Task directions – Could you please retype the records exactly, minus their pictures?

Records for this task –
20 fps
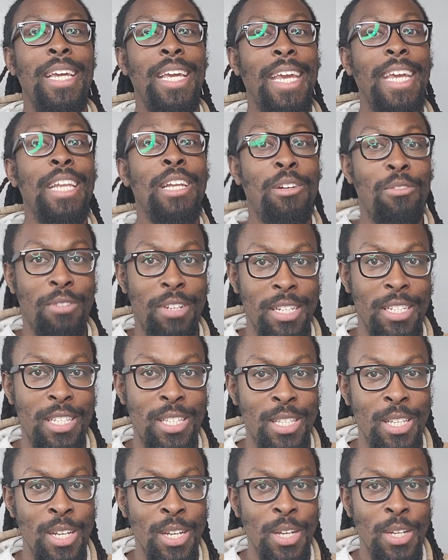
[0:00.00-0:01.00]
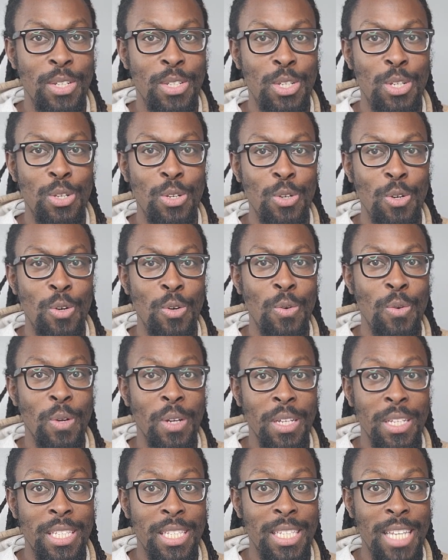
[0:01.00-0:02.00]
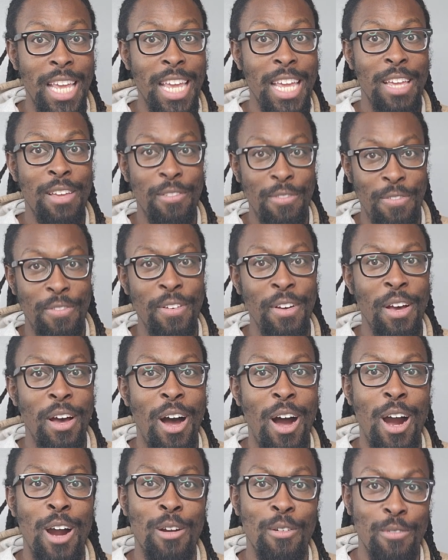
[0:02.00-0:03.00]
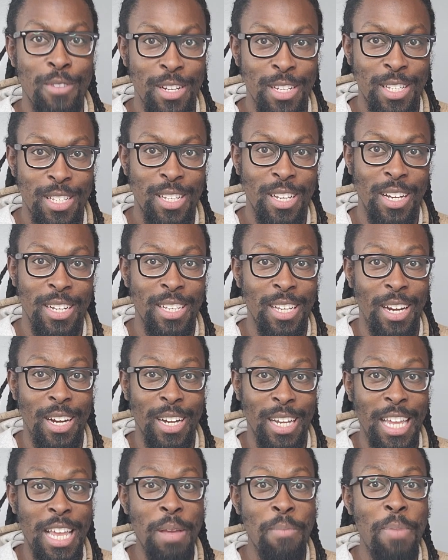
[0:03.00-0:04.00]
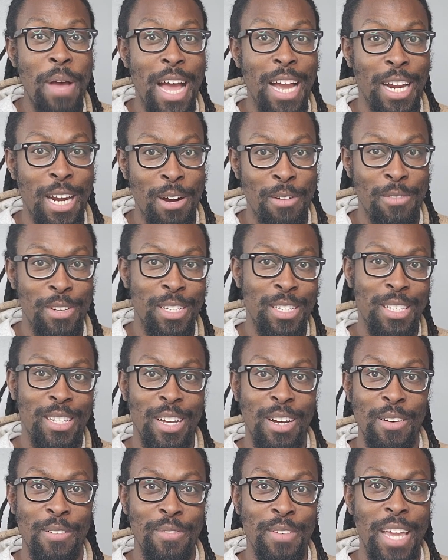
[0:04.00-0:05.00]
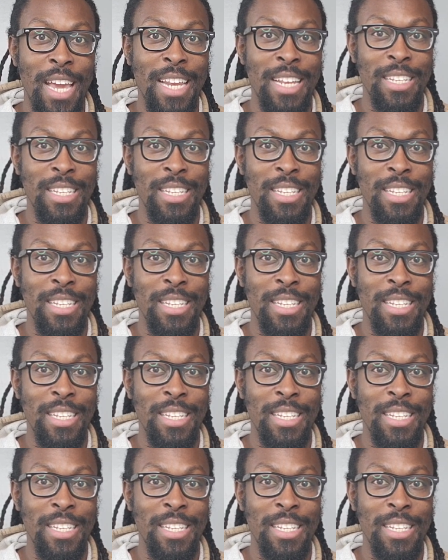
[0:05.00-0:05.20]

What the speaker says: increase to stave our risk, keep back our risk of getting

Response to this task –
20 fps
[0:00.00-0:01.00]
[0:01.00-0:02.00]
[0:02.00-0:03.00]
[0:03.00-0:04.00]
[0:04.00-0:05.00]
[0:05.00-0:05.20]

What the speaker says: increase to stave our risk, keep back our risk of getting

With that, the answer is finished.